[DATA SHOWN]

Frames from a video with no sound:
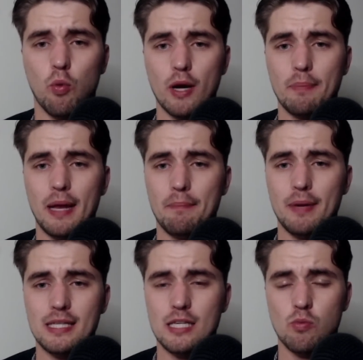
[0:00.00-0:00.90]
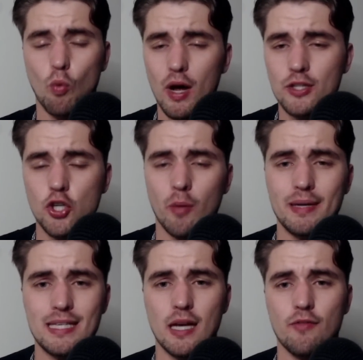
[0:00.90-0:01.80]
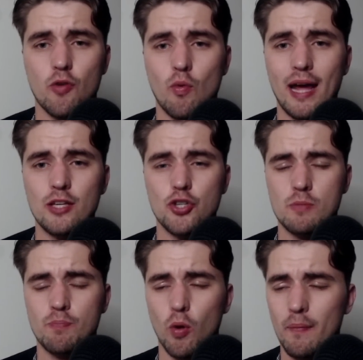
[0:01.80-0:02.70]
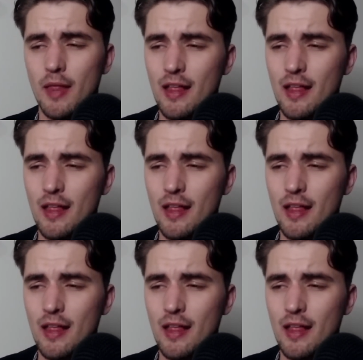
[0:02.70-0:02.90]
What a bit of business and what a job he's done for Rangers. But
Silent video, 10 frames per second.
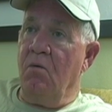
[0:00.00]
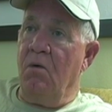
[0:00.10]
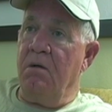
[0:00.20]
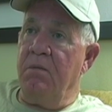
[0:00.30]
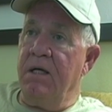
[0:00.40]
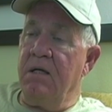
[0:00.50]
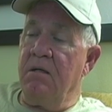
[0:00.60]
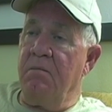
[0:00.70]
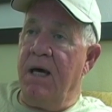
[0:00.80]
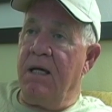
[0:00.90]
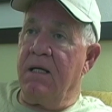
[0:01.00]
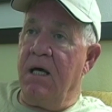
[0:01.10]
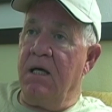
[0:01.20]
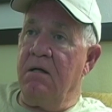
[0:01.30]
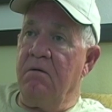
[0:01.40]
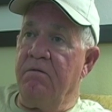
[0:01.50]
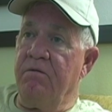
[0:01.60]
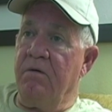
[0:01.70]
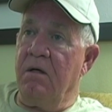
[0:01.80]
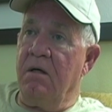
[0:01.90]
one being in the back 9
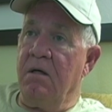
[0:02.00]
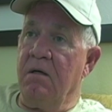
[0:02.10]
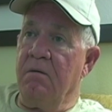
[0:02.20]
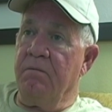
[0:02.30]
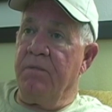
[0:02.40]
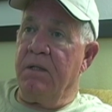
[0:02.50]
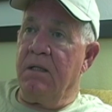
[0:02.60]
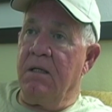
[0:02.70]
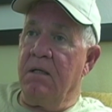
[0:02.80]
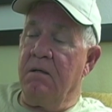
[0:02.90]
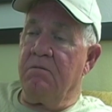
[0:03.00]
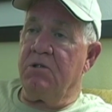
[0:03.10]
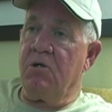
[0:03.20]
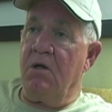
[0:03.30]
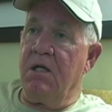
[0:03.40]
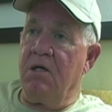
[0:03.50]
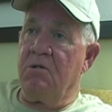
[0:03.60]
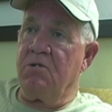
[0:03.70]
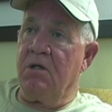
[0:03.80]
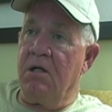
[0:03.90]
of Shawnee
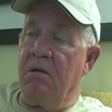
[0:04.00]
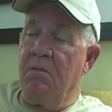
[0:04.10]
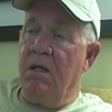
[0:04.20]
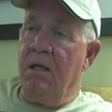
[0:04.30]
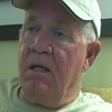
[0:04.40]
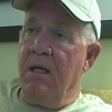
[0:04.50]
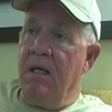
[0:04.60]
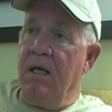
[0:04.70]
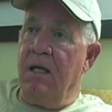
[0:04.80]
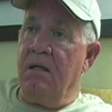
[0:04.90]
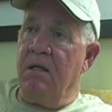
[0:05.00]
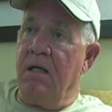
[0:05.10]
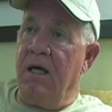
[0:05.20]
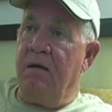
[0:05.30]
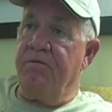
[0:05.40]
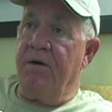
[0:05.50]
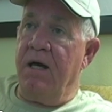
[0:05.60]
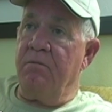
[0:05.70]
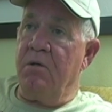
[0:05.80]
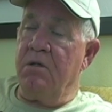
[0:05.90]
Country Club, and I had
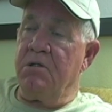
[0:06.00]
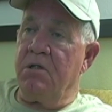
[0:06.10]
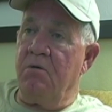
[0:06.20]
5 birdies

[/DATA SHOWN]
[DATA SHOWN]

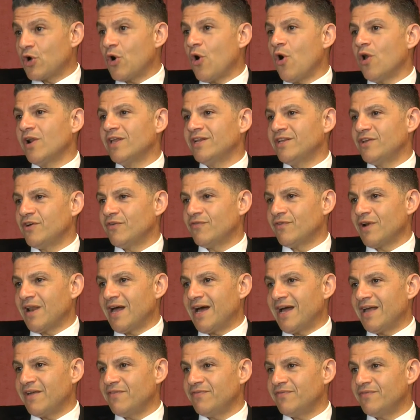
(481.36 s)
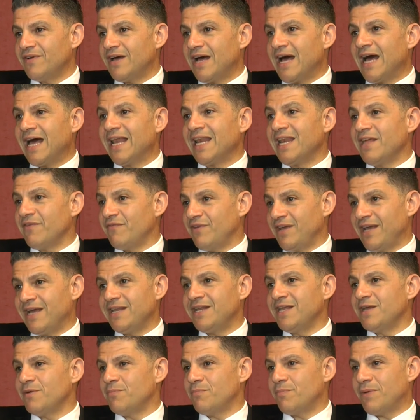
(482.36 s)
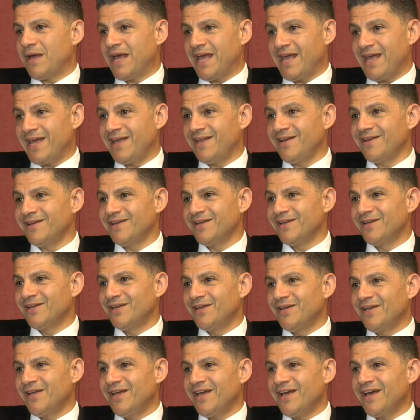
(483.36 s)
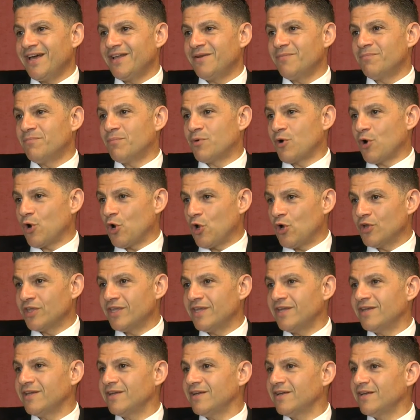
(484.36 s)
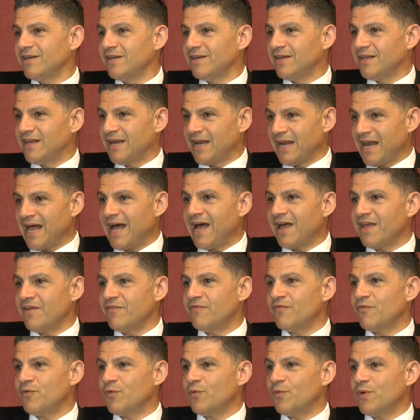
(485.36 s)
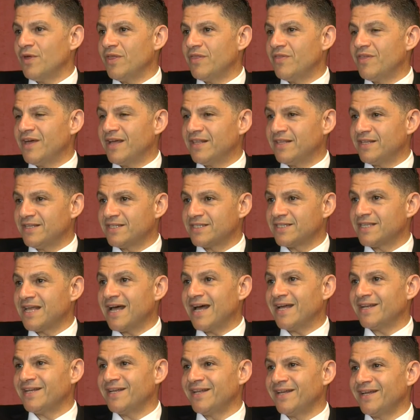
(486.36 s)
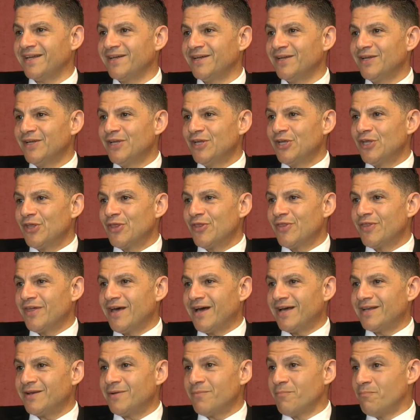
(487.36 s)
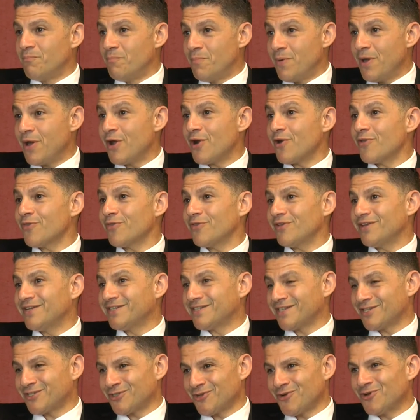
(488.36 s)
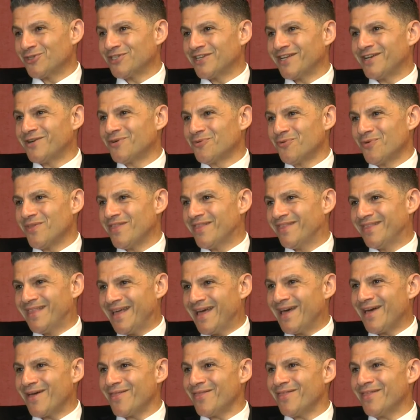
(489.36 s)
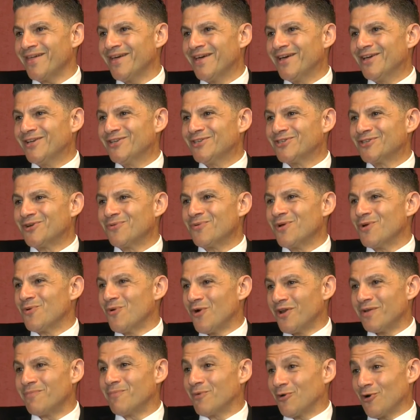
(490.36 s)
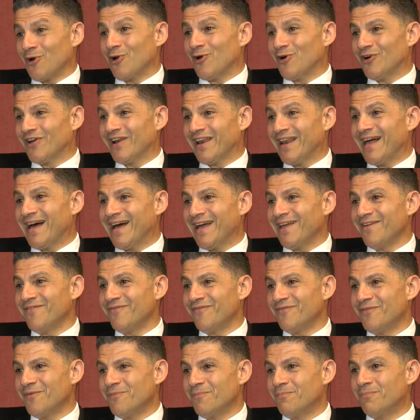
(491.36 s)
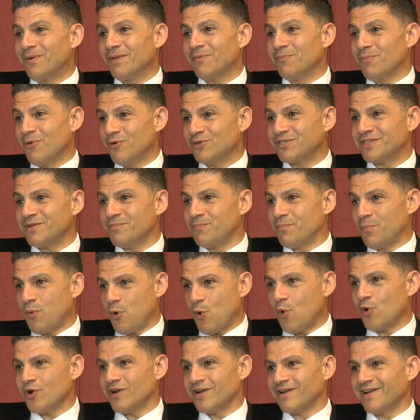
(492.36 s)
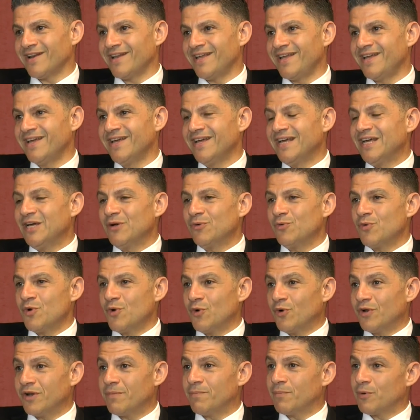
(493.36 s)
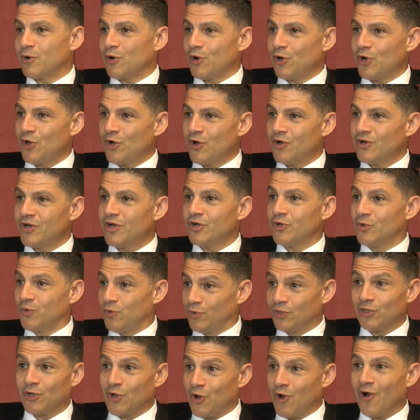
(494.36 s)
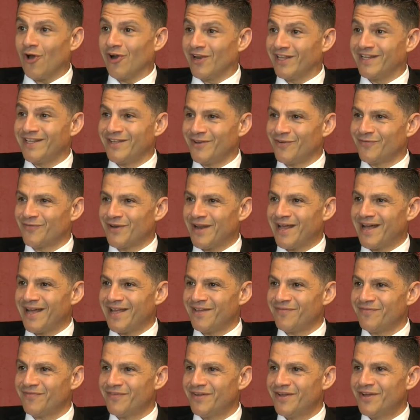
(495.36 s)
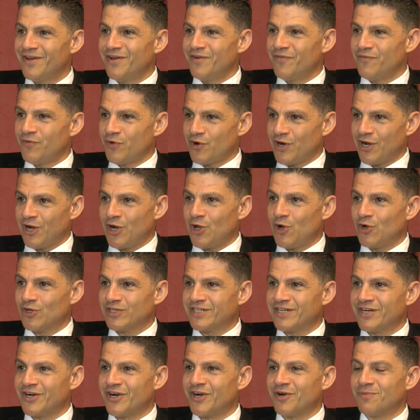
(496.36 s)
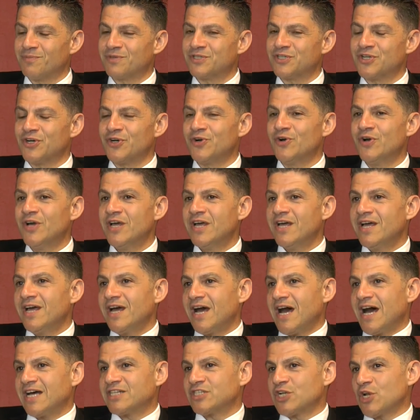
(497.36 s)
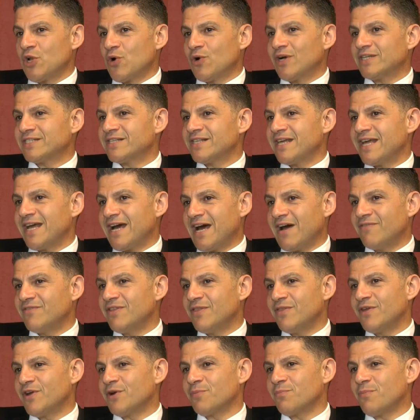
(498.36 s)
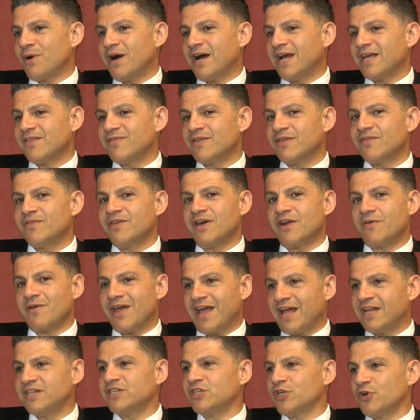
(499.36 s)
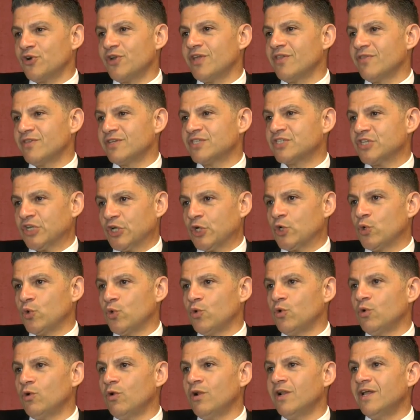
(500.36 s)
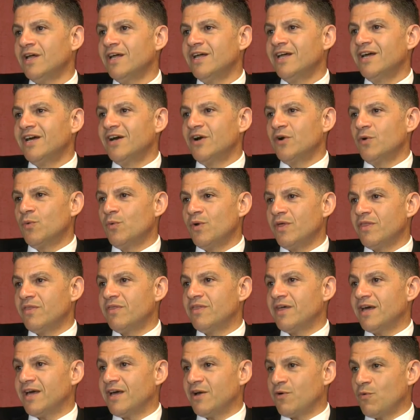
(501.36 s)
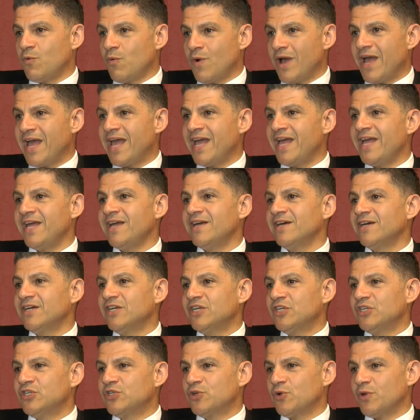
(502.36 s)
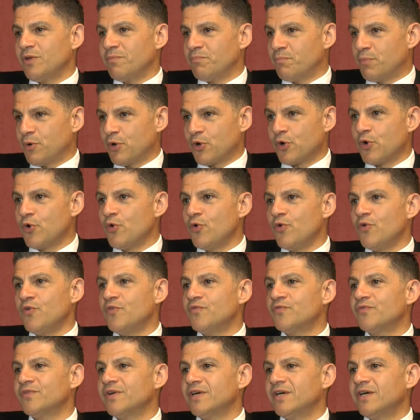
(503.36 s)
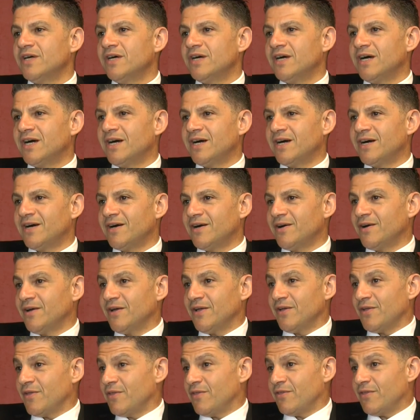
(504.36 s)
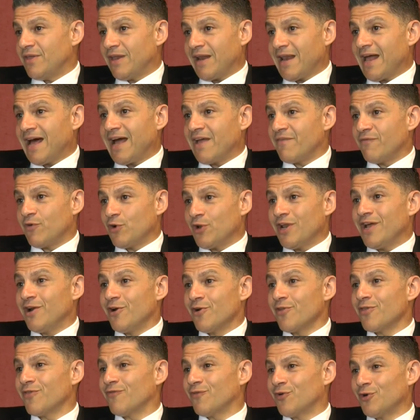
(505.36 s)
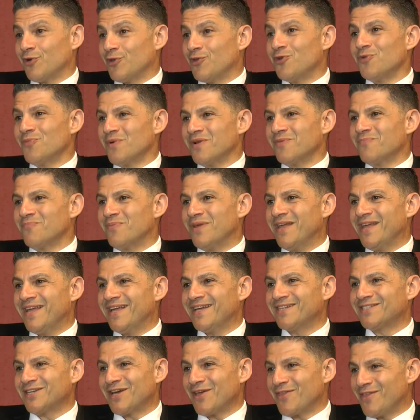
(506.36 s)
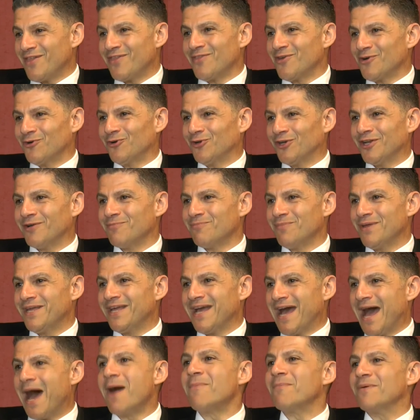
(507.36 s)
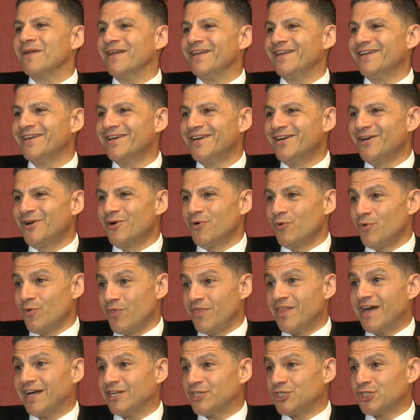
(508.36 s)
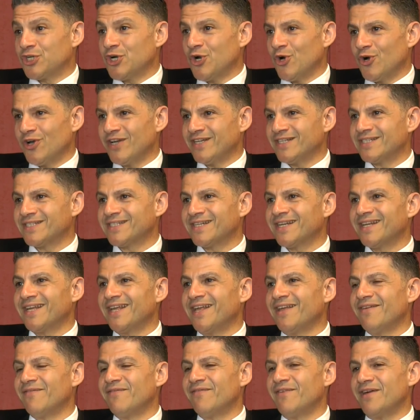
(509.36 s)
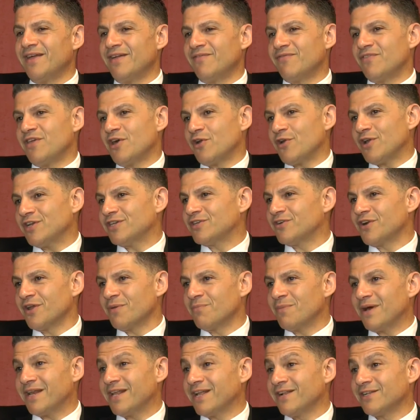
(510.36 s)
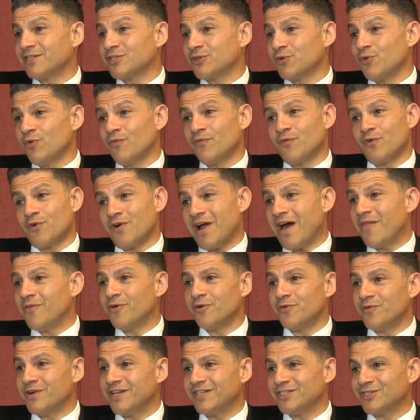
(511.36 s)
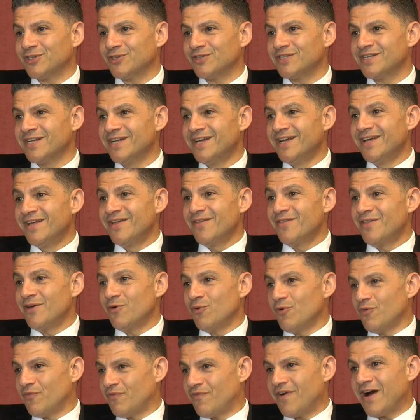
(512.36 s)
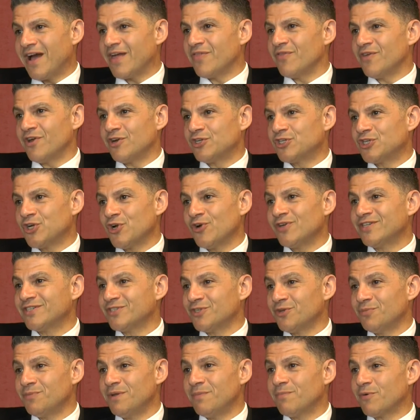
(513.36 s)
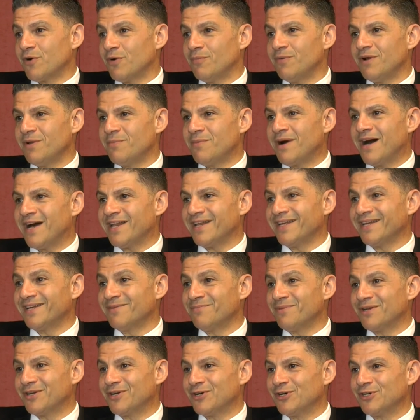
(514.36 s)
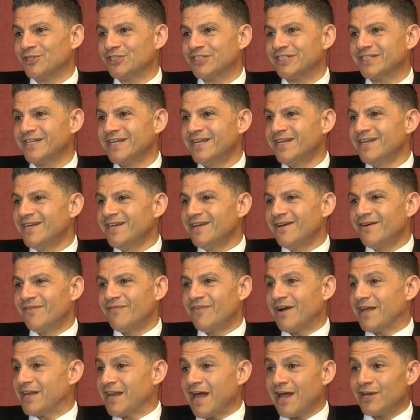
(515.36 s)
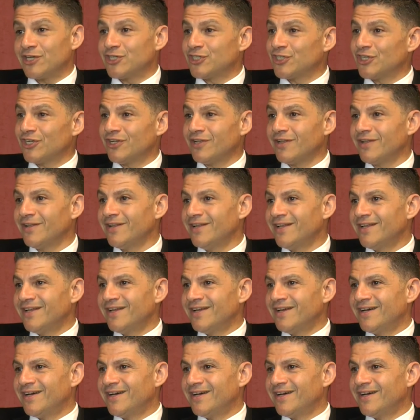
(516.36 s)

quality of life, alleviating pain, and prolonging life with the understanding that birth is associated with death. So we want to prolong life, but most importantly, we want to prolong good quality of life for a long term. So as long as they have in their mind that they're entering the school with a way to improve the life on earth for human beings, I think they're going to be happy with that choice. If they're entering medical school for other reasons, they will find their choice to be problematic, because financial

[/DATA SHOWN]

__WHAT TO WORK ON__
Tally the lines above in which the string "video" occurs, and give the total with nothing added.

__RESPONSE AREA__
2